The Containerisation Timeline From chroot to Docker: 34 years, one solved problem 1979 chroot Filesystem isolation only. Not a security boundary. 1999 FreeBSD Jails Kernel-level isolation. PHK for R&D Associates. 2000 FreeBSD 4.0 Jails ship. Stable API begins. Still stable. 2002 Linux namespaces mount namespace first. 11 years of additions. 2006 cgroups Resource limits. Google engineers. Merged 2008. 2008 LXC First Linux container runtime. Namespaces + cgroups. 2013 Docker LXC wrapper + image format + registry + marketing. 14 years Jails solved the problem in 1999. Docker solved the marketing in 2013.

The Contrast

To run a Docker container on Linux, one requires: dockerd (the Docker daemon), containerd (the container runtime daemon), runc (the OCI runtime), an overlay filesystem driver, a NAT bridge for networking, iptables rules for port mapping, and cgroups plus namespaces for the actual isolation that the kernel provides but Docker wraps in three layers of indirection.

To run a FreeBSD jail, one requires: the kernel.

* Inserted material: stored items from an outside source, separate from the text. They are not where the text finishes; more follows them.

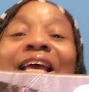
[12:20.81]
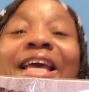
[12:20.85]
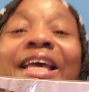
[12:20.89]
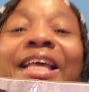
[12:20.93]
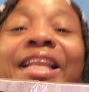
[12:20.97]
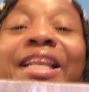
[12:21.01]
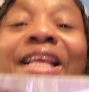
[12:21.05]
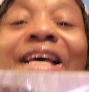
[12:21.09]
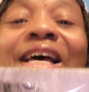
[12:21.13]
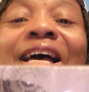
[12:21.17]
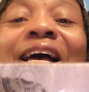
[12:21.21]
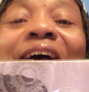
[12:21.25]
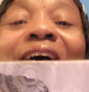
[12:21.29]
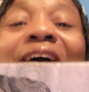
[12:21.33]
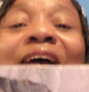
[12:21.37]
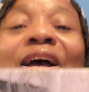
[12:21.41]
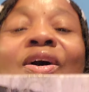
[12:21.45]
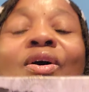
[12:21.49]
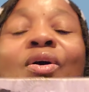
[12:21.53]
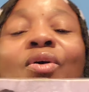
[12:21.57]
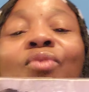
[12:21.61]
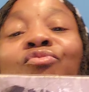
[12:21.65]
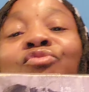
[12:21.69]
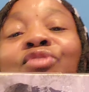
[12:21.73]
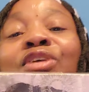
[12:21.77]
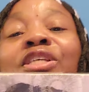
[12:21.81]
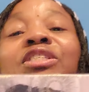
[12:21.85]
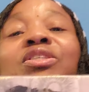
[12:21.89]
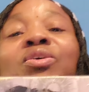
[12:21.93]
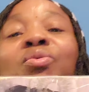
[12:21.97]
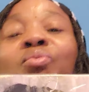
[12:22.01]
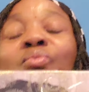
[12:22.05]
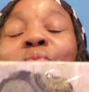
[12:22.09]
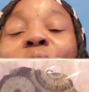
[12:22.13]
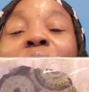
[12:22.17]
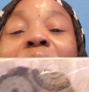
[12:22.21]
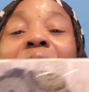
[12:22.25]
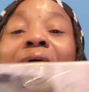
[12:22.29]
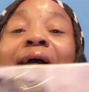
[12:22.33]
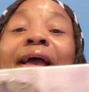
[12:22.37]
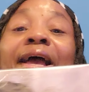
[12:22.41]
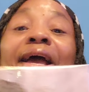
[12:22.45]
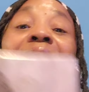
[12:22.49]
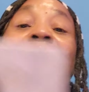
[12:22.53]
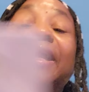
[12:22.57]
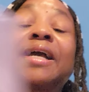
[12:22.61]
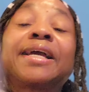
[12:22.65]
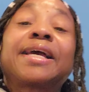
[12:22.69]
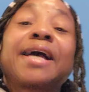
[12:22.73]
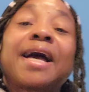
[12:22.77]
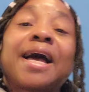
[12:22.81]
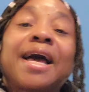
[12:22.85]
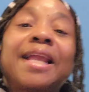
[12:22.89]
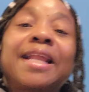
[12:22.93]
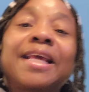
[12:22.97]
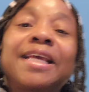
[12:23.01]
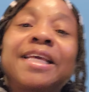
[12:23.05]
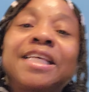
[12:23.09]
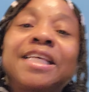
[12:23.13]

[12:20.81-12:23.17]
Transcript: and a reason why I got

Which is already running.

This is not a simplification for rhetorical effect. A jail starts with jail -c or service jail start. There is no daemon to install. There is no service to enable. There is no socket to worry about (the Docker socket is, infamously, a root-equivalent attack surface). The kernel provides isolation because that is what kernels do. Docker provides isolation by running three daemons that collectively ask the kernel to do what it could have done directly, had anyone thought to use the system calls that already existed.

The irony is not lost on the FreeBSD community. Linux needed three separate kernel subsystems (namespaces, cgroups, seccomp) developed over eleven years, plus a userspace daemon stack, to approximate what FreeBSD shipped as a single, coherent kernel feature in 2000. The Linux approach is not wrong; it works. But it is the difference between a room designed with a door and a room where someone cut a hole in the wall, fitted a frame, attached hinges, and called it a design pattern.

The Quiet Adoption

FreeBSD Jails have no marketing department. They have no corporate sponsor pushing them at conferences. They have no logo, no certification programme, no “Jail Desktop” for developers who want to run their IDE inside a container for reasons that remain mysterious. They have, instead, a handbook chapter and a quarter-century of production deployments.

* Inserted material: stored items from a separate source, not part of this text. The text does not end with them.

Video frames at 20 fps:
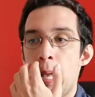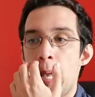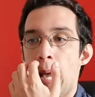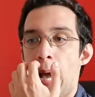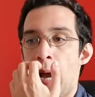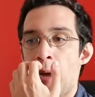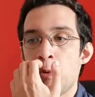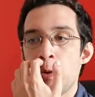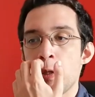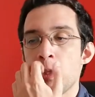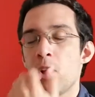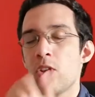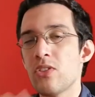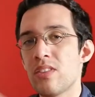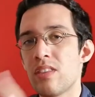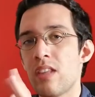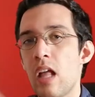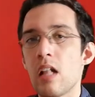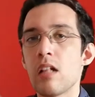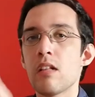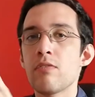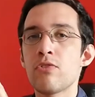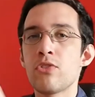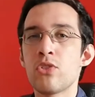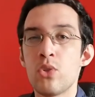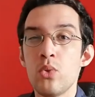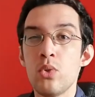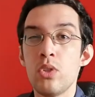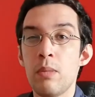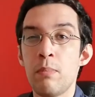I will not delve
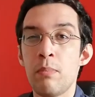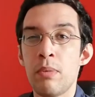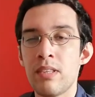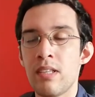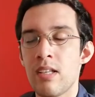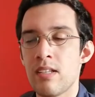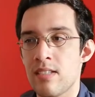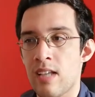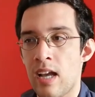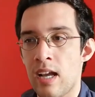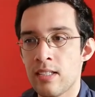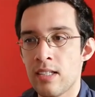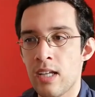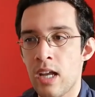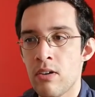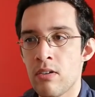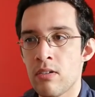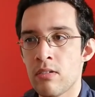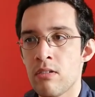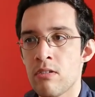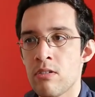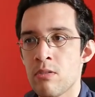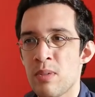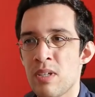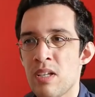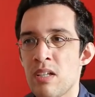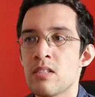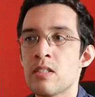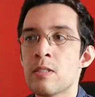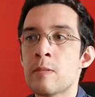too deep in the side characters
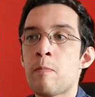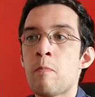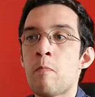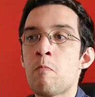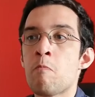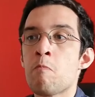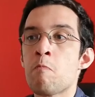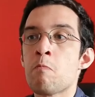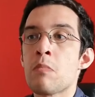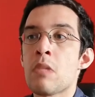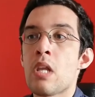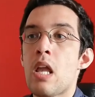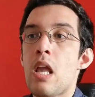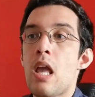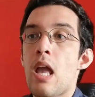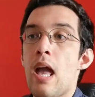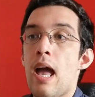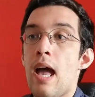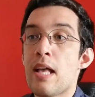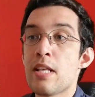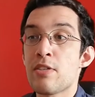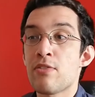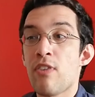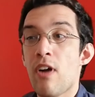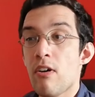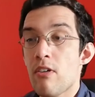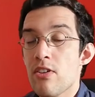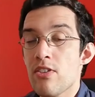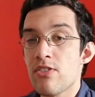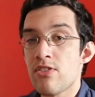because as
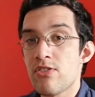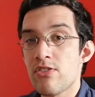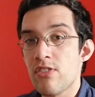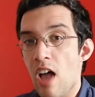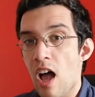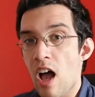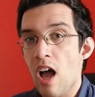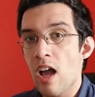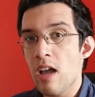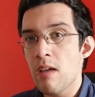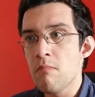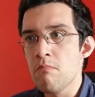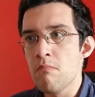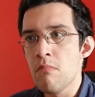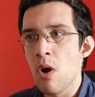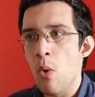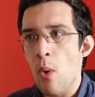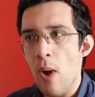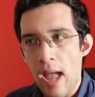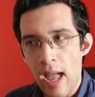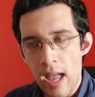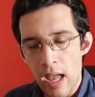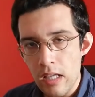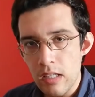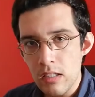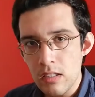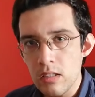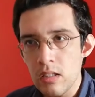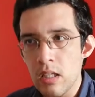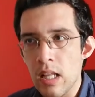far as I'm
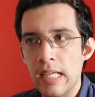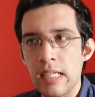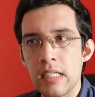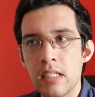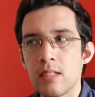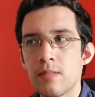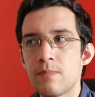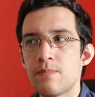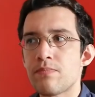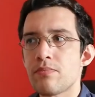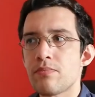aware, like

Netflix serves video to 260 million subscribers using FreeBSD and jails on bare metal. Not because FreeBSD has better branding, but because when you are delivering terabits per second, the overhead of a container daemon is not a rounding error; it is a line item on the infrastructure bill. The PlayStation 4 and PlayStation 5 run on a FreeBSD-derived operating system. WhatsApp, before its acquisition, ran on FreeBSD. These are not hobby deployments. They are systems where performance and stability are not negotiable, and where the industry’s preferred container runtime was quietly evaluated and quietly declined.

The Lesson

FreeBSD Jails are technically beautiful not because they are old, though twenty-five years of stability is its own form of beauty. They are beautiful because they are correct. The kernel is the right place for isolation. A system call is the right interface. ZFS is the right storage layer. None of this required a daemon, a registry, a build tool, an orchestrator, or a conference talk explaining why you need all five.

The industry chose Docker. Not because Docker is technically superior, but because Docker is easier to sell. It has a logo. It has a company. It has a certification. It solves a problem that Linux created (no standard base system) by shipping the entire operating system with every application, which is the sort of solution that only makes sense if you have never seen the alternative.

The alternative has been running since 2000. It has not broken. It has not changed its API. It has not been acquired, relicensed, or pivoted into a platform play. It sits in the FreeBSD kernel, one system call deep, doing precisely what it was designed to do.

One system call. Zero daemons. Twenty-five years. No breaking changes. The most elegant containerisation is the one that never needed a container runtime.